Letters on Poetry and Art

SABCL - Volume 27

Part 2. On His Own and Others’ Poetry
Section 2. On Poets and Poetry
Comments on the Work of Poets of the Ashram

Amal Kiran (K. D. Sethna) [14]

Seated Above

Seated above in a measureless trance of truth —

A thunder wearing the lightning’s streak of smile,

A lonely monolith of frozen fire,

Sole pyramid piercing to the vast of the One —

Waits Shiva throned on an all-supporting void.

Wing after wing smites to the cosmic sky.

Gathering flame-speed out of their own wild heart —

That tunnel of dream through the body’s swoon of rock —

They find their home in this sweet silent Face

With the terrible brain that bursts to a hammer of heaven

And deluges hell with mercies without end.

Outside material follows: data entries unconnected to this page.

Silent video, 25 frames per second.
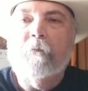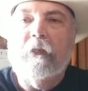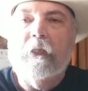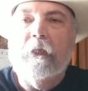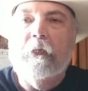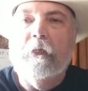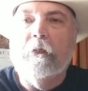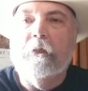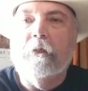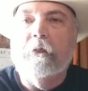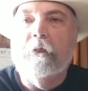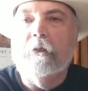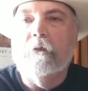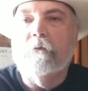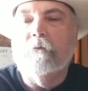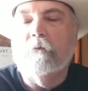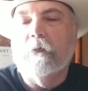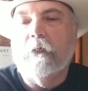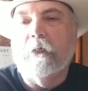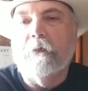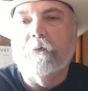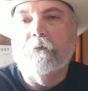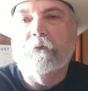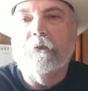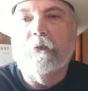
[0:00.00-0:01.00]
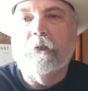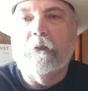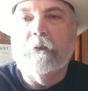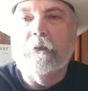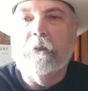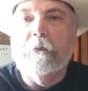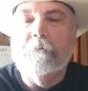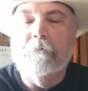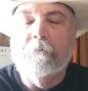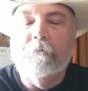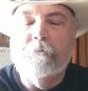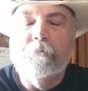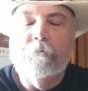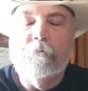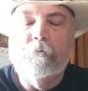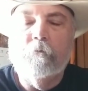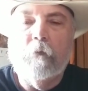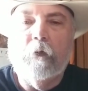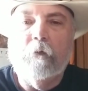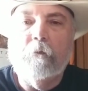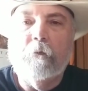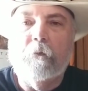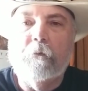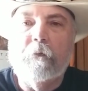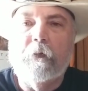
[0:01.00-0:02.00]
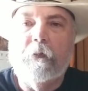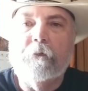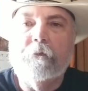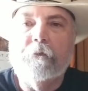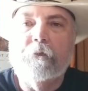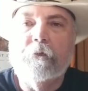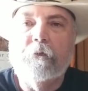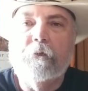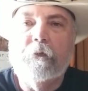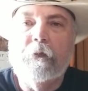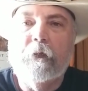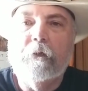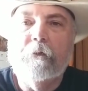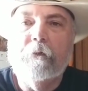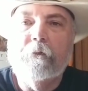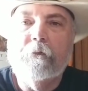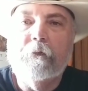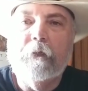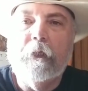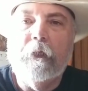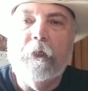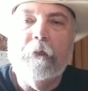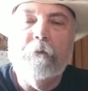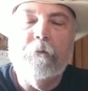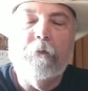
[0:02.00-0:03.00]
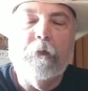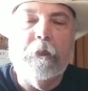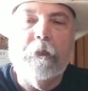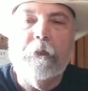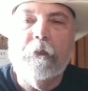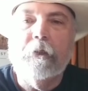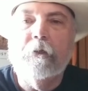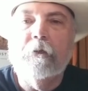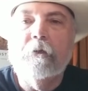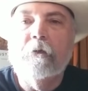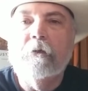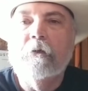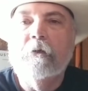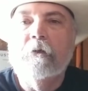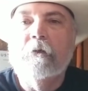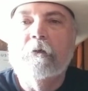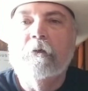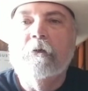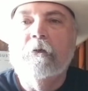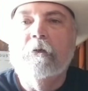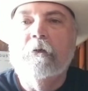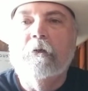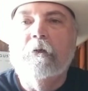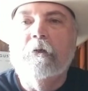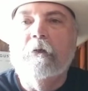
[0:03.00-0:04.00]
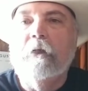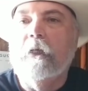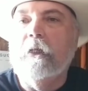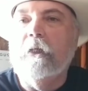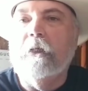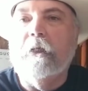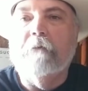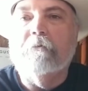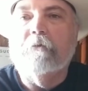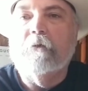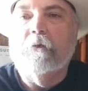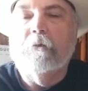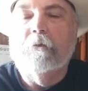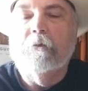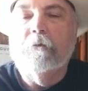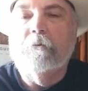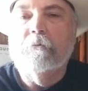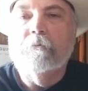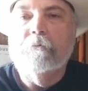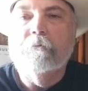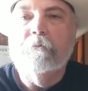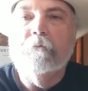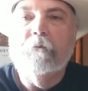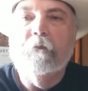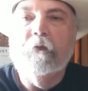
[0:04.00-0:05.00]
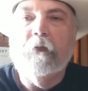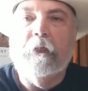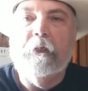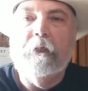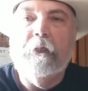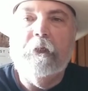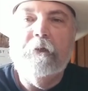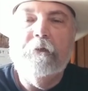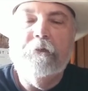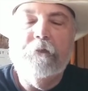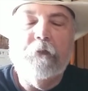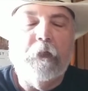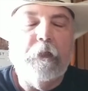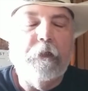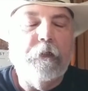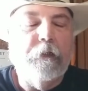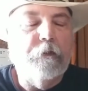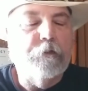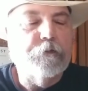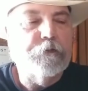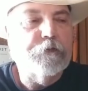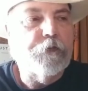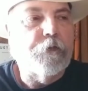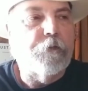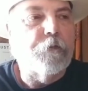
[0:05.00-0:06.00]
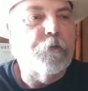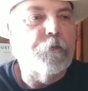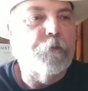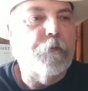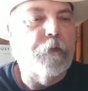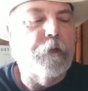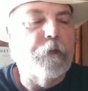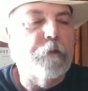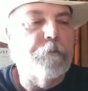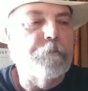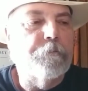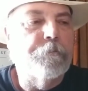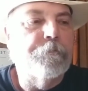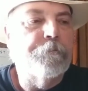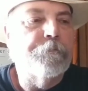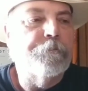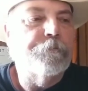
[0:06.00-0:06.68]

And uh, when I was telling him what we went through the other day, why he never said he's had issues with them.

The abysmal night opens its secret smile

And all the world cries out it is the dawn!

Seated Above is a striking poem but its violent connections and disconnections — I am not condemning them — have somehow awakened the Johnsonian critic in me and I give voice to his objections here without supporting them. His first objection is to “streak of smile” and he wants to know how thunder can wear a smile, because thunder is a sound, not a visible object. The next three lines are very fine, he admits though he wriggles a little at the frozen fire. He would like to know how a wing can have a heart and wants also to know whether it is the heart that is a tunnel of dream and whether it is the tunnel that finds a home and what can be meant by the home of a tunnel. He is startled by the deluge from Shiva’s brain and his own brain is ready to burst at the idea that Shiva’s brain is being knocked out of his head by the hammer of heaven. The last two lines elicit his first unquestioning approval; that, he says, is the right union of poetry and common-sense expression.

I don’t ask you to take these Johnsonianisms seriously; I have only been taking a little exercise in a field foreign to me; but I am not sure this is not how some critics will grumble and groan under this particular hammer of heaven.